D J Marlin et al. Equine Vet J. 1998 Jan.

Abstract

Whereas the efficacy of cold water cooling of horses has been demonstrated by several studies, the dynamics of temperature changes within and between compartments (primarily muscle, blood [core], skin and deep core [rectal]) have not been investigated. Changes in body temperature associated with cold water cooling were investigated in the hyperthermic horse. Muscle (TMU), pulmonary artery (TPA), rectal (TREC), tail-skin (TTSK) and coat surface (TCOAT) temperatures, were monitored continuously in 5 Thoroughbred horses during and after exercise in hot humid (30 degrees C and 80% RH) conditions on a treadmill.
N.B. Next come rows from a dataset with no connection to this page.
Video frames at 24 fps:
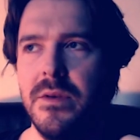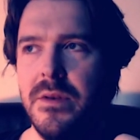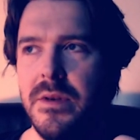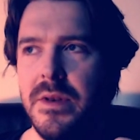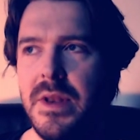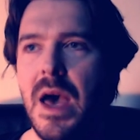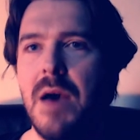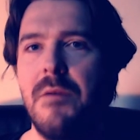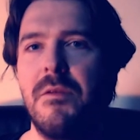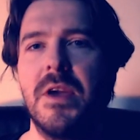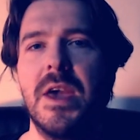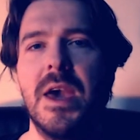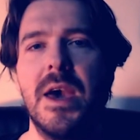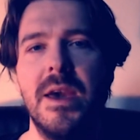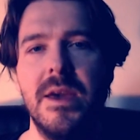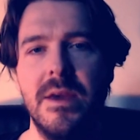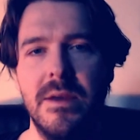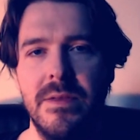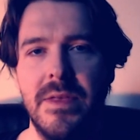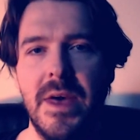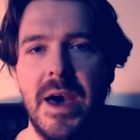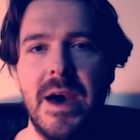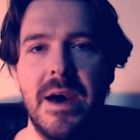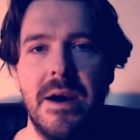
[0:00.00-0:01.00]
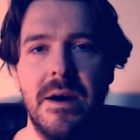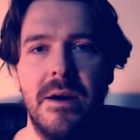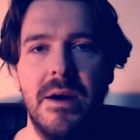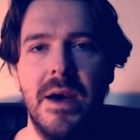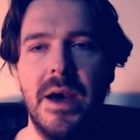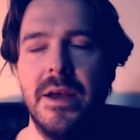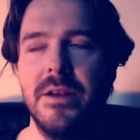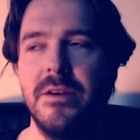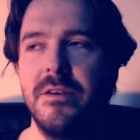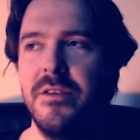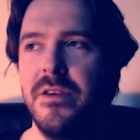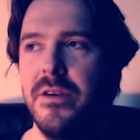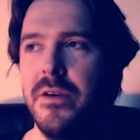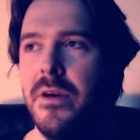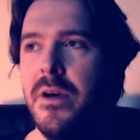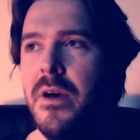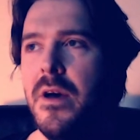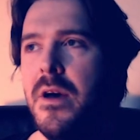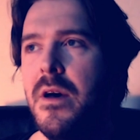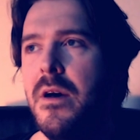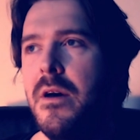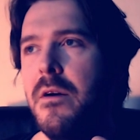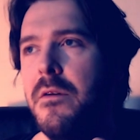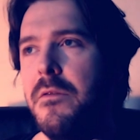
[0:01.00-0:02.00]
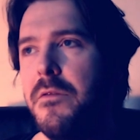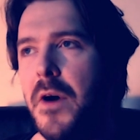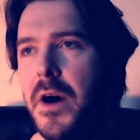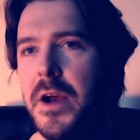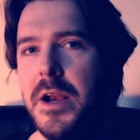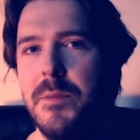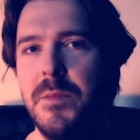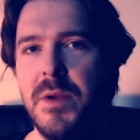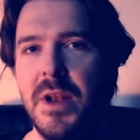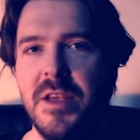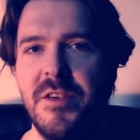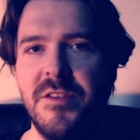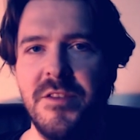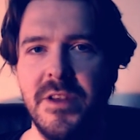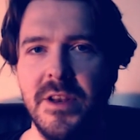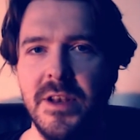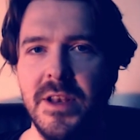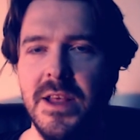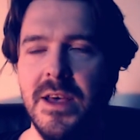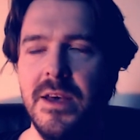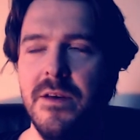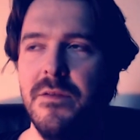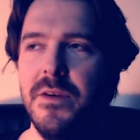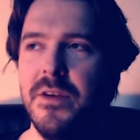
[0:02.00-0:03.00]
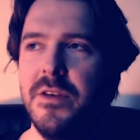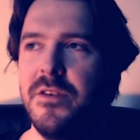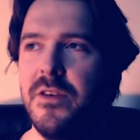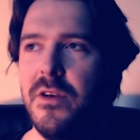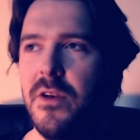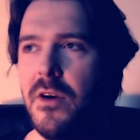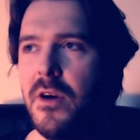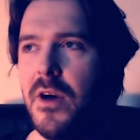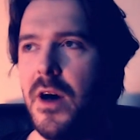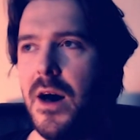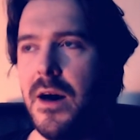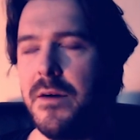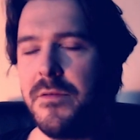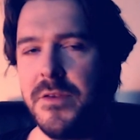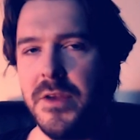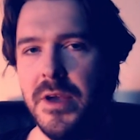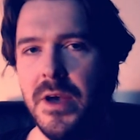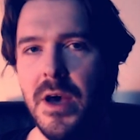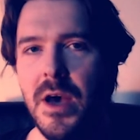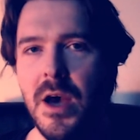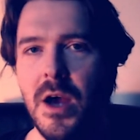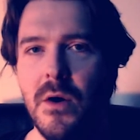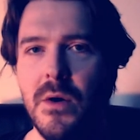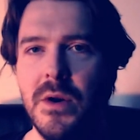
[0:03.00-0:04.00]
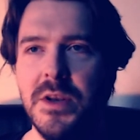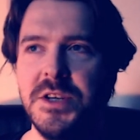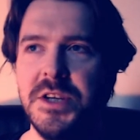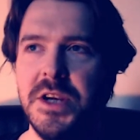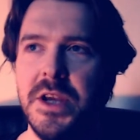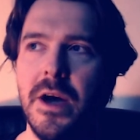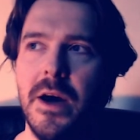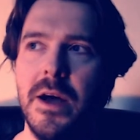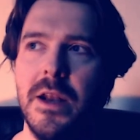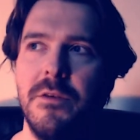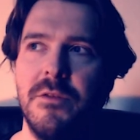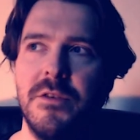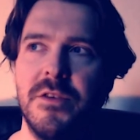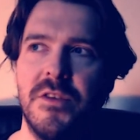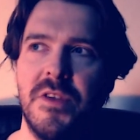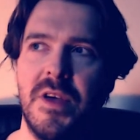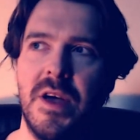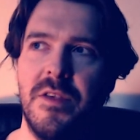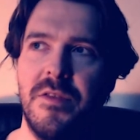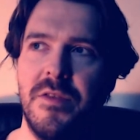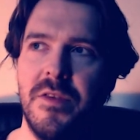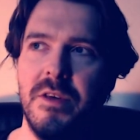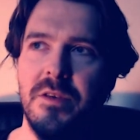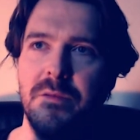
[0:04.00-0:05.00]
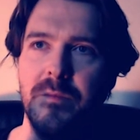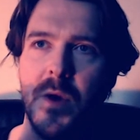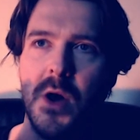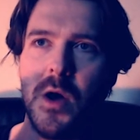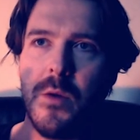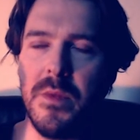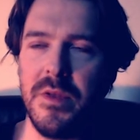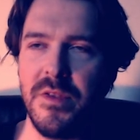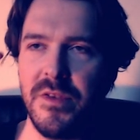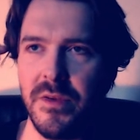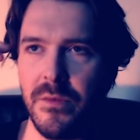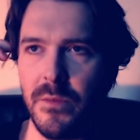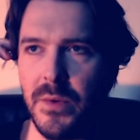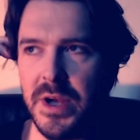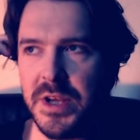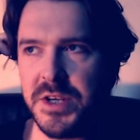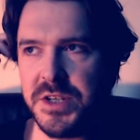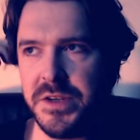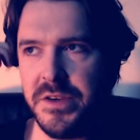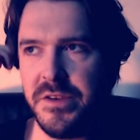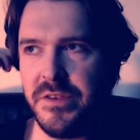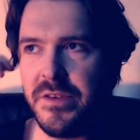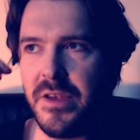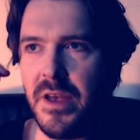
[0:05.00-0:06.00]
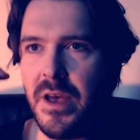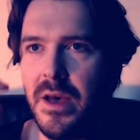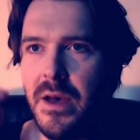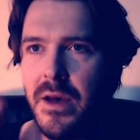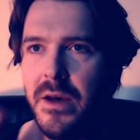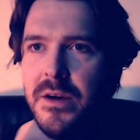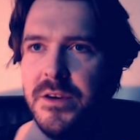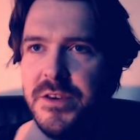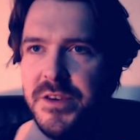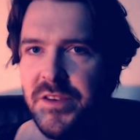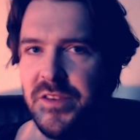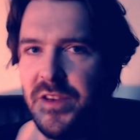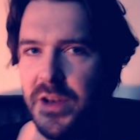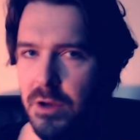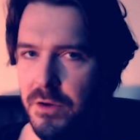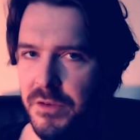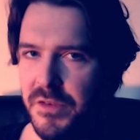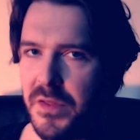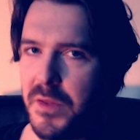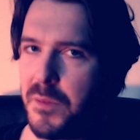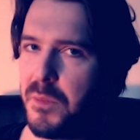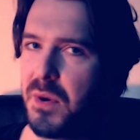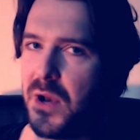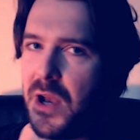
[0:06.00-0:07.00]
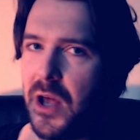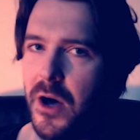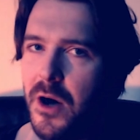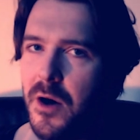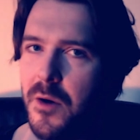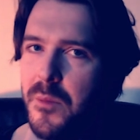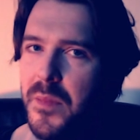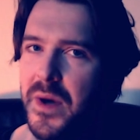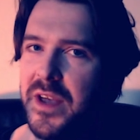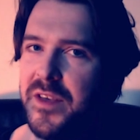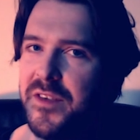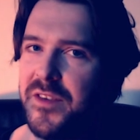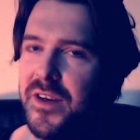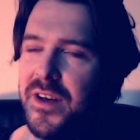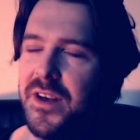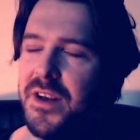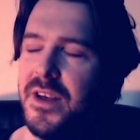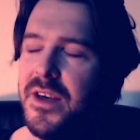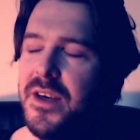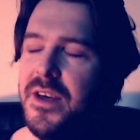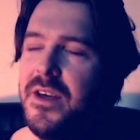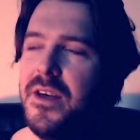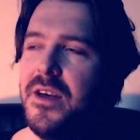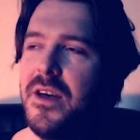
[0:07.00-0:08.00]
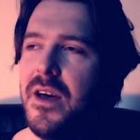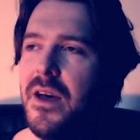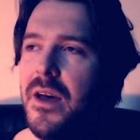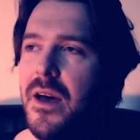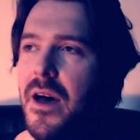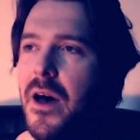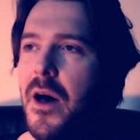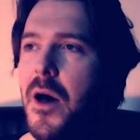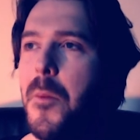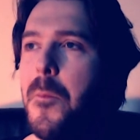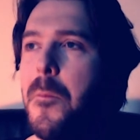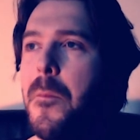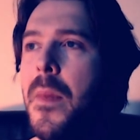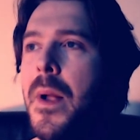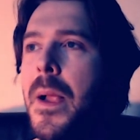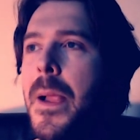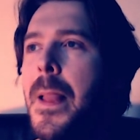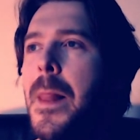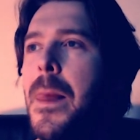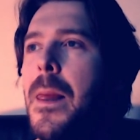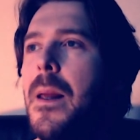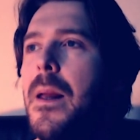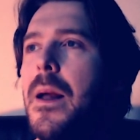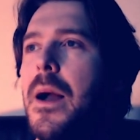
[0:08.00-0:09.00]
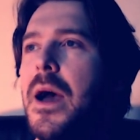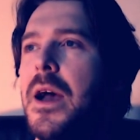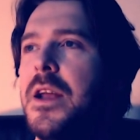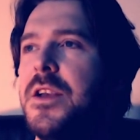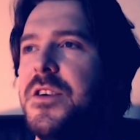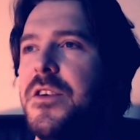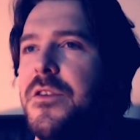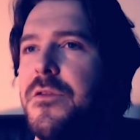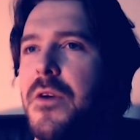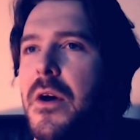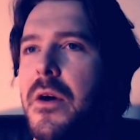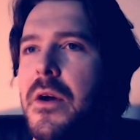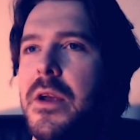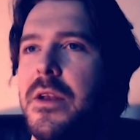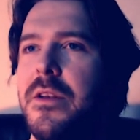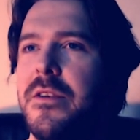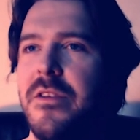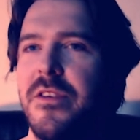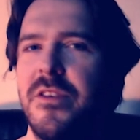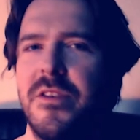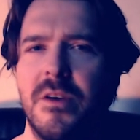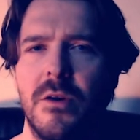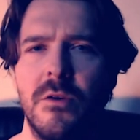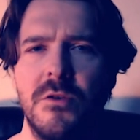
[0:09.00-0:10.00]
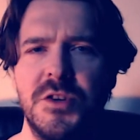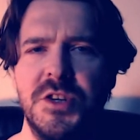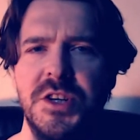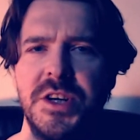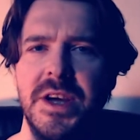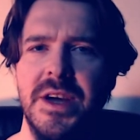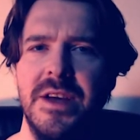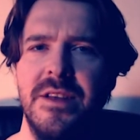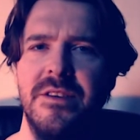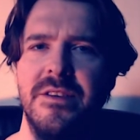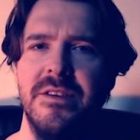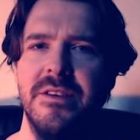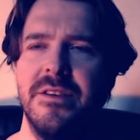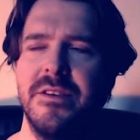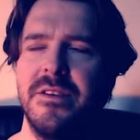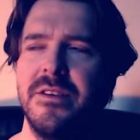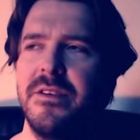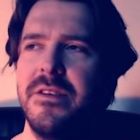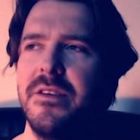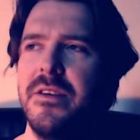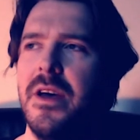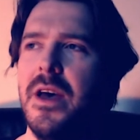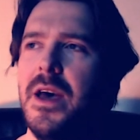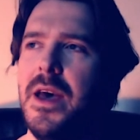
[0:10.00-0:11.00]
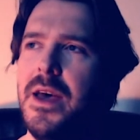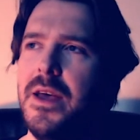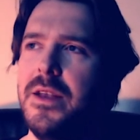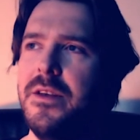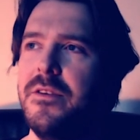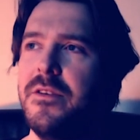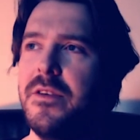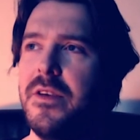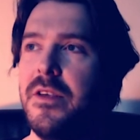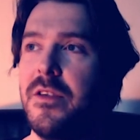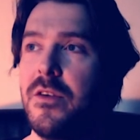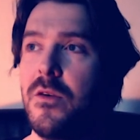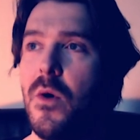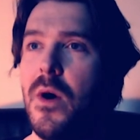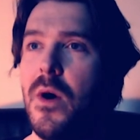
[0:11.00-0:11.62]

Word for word: navigate that and to find a place to live and to look after her. And she kind of just has these moments where she's losing the plot, basically. And she's very dissociated. And it's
Horses were cooled in the hot humid environment with cold water (approximately 6 degrees C) for 6 30 s periods. Between each 30 s cooling period the horses stood for 30 s. A total of 180 l of cold water was applied. Horses were monitored for a further 4 min following the final cooling period. From the end of exercise to the end of the final cooling (6.5 min), mean (+/- s.e.) rates of decrease for TTSK and TPA were similar (0.8 +/- 0.1 and 0.8 +/- 0.1 degrees C/min, respectively). The effects on TMU and TREC were less marked, with average rates of 0.2 +/- 0.1 and 0.0 +/- 0.1 degrees C/min, respectively. During the first 4 min of cooling, TPA fell during the 30 s period of water application and rose during each 30 s period of standing. When TPA fell below approximately 36.5 degrees C, these variations were suppressed and TPA rose steadily, despite continued applications; TREC and TMU continued to fall, although less rapidly than before. These observations are consistent with the onset of skin vasoconstriction at low TPA. The mechanism is mediated through a cooling of circulating blood volume providing a greater capacity for heat transfer between muscle and circulation. Intermittent application of cold water (approximately 6 degrees C) improves heat removal without apparent deleterious effects and is well tolerated. Even when hypothermia develops (based on TPA), muscle and rectal temperatures continue to fall.